Make an exact copy of the entries below with the pictures removed.

»»

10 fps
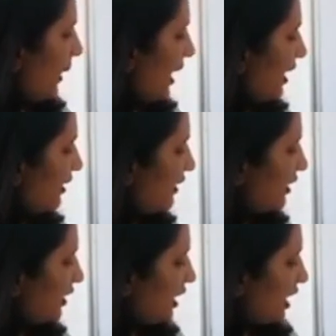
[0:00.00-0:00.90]
and here
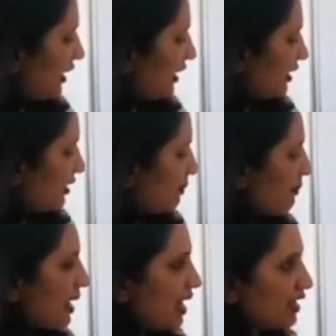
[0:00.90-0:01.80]
I get the
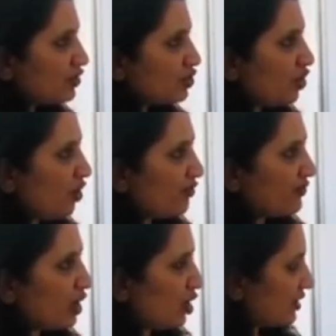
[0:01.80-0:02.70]
mass of
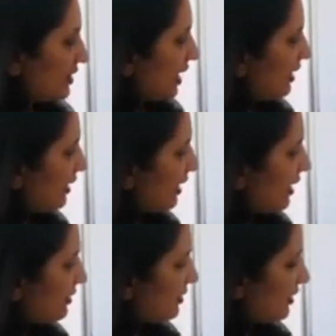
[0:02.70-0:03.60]
oxalic
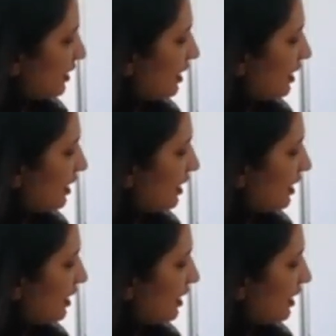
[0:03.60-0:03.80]
acid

««

▶ **OUTPUT**
10 fps
[0:00.00-0:00.90]
and here
[0:00.90-0:01.80]
I get the
[0:01.80-0:02.70]
mass of
[0:02.70-0:03.60]
oxalic
[0:03.60-0:03.80]
acid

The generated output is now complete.